California company hopes a new fabric can change fashion – NBC4 Washington

California company hopes a new fabric can change fashion – NBC4 Washington

This article is part of a series sharing the stories of startups developing innovative solutions to environmental challenges and how they are pushing their business forward even as the Trump Administration champions fossil fuels and slashes funding for green projects. Read all the stories here.

What’s a hurd? A key clue to what this startup company does, for one. 

It’s the inner core of the hemp plant that remains after the fibers, seeds and flowers have been removed, what’s left after the traditionally valuable parts are put to various uses. That’s still 70% to 90% of the plant and that’s where Taylor Heisley-Cook and David Mun come in.

They are making clothes from agricultural waste — or more precisely their company takes that biomass and turns it into a new and sustainable material for fabric.

The Hurd Co. began as a thesis project at the University of California, Santa Barbara, where Heisley-Cook and Mun met at the Bren School of Environmental Science and Management, and today they have built a pilot facility with a capacity to produce 10 kilograms of pulp each day. That’s enough to make sample garments.

“So that’s where we got our start,” Heisely-Cook said. “That’s where we got our name.”

Heisley-Cook has long been a self-described “fabric nerd,” learning to sew as a six-year-old from her grandmother and making her own clothes. She grew up in Los Angeles but her family is from a farm in Ohio and so she was familiar with agricultural waste. Even so she was surprised at just how much there was.

There’s a much bigger opportunity for impact if we’re able to produce clothing that everybody can afford.

Taylor Heisley-Cook

The business of changing fashion

To move away from fast fashion and environmentally unsuitable fabrics, the industry needs a sustainable source. Fibers such as viscose, rayon, lyocell and modal are derived from wood pulp, then undergo a chemical process to create fabric and so fall into a class called man-made cellulosic fabric. The Hurd Co. is substituting the agriculture waste for trees to create a man-made cellulosic pulp it calls agrilose. 

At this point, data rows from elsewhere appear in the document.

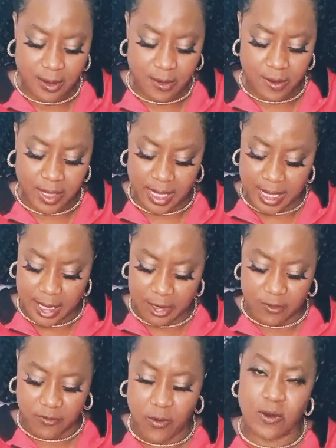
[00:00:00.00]
Okay, and
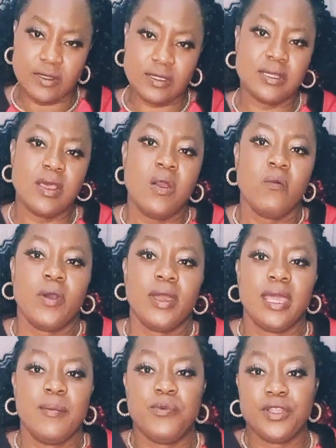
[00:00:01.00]
of course when
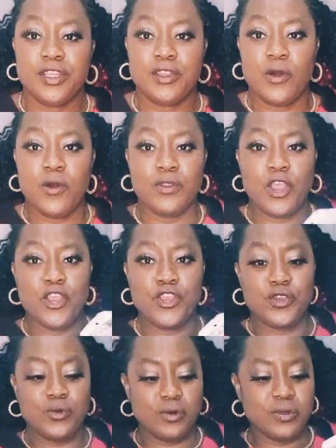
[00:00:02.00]
I put it on,
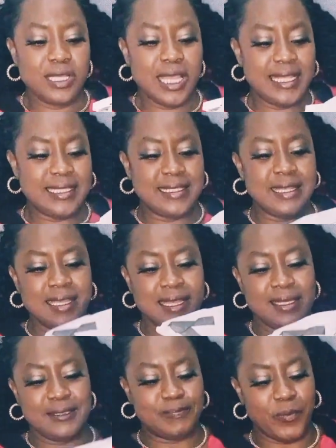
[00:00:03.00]
you will see it.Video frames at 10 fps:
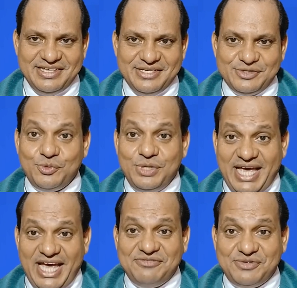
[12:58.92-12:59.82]
So we
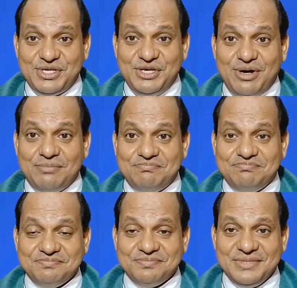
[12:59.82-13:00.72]
have to give up
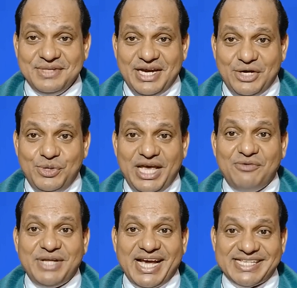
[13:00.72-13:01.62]
and we have
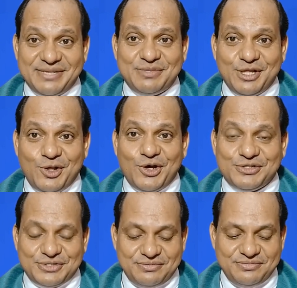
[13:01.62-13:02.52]
to accept the Lord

“So it’s the same quality cellulose,” Heisley-Cook said “Manufacturers can use it the same way. And we are able to offer it at the same price — once we are actually in the production phase.”

The Hurd Co. is working with four brands, which Heisley-Cook declined to name, that will produce sample garments. The fabrics are soft and they drape and are used to make clothes that flow, dresses and skirts for example. 

Heisley-Cook and Mun first made sure that they could produce their cellulose, then shifted to creating their supply chain, identifying their waste suppliers, signing contracts with their partner brands and building the pilot facility.

Still in its early stages, the company raised a round of funds from friends and relatives, its angel round, and now is in its seed round and received grants from the U.S. Department of Energy and the California Almond Board.

The company also participated in the Berkeley SkyDeck, a business accelerator at the University of California, Berkeley, that helps students, alumni and faculty get their scientific and technical discoveries to market. Twenty startups — typically ones almost ready for their first round of funding from top Silicon Valley venture capital funds — are chosen every six months to receive $200,000 from the related Berkeley SkyDeck Fund. 

Federal funding has been crucial to the work at universities, “the bedrock of so many great innovations that have come out of Berkeley and other universities,” said Darren Cooke, the UC Berkeley’s interim chief innovation and entrepreneurship officer. But research universities have been facing rocky times and so UC Berkeley has been investigating other forms of funding.

This year, it is launching a venture capital fund within the University of California. Called the Berkeley Chancellor’s Fund, and capitalized through philanthropic donations, it will provide investments for university-affiliated startups. 

As far as the Hurd Co., Heisley-Cook said people cannot make sustainable choices unless they can afford sustainable options. It is planning to keep its prices in line with the pulp currently based on trees.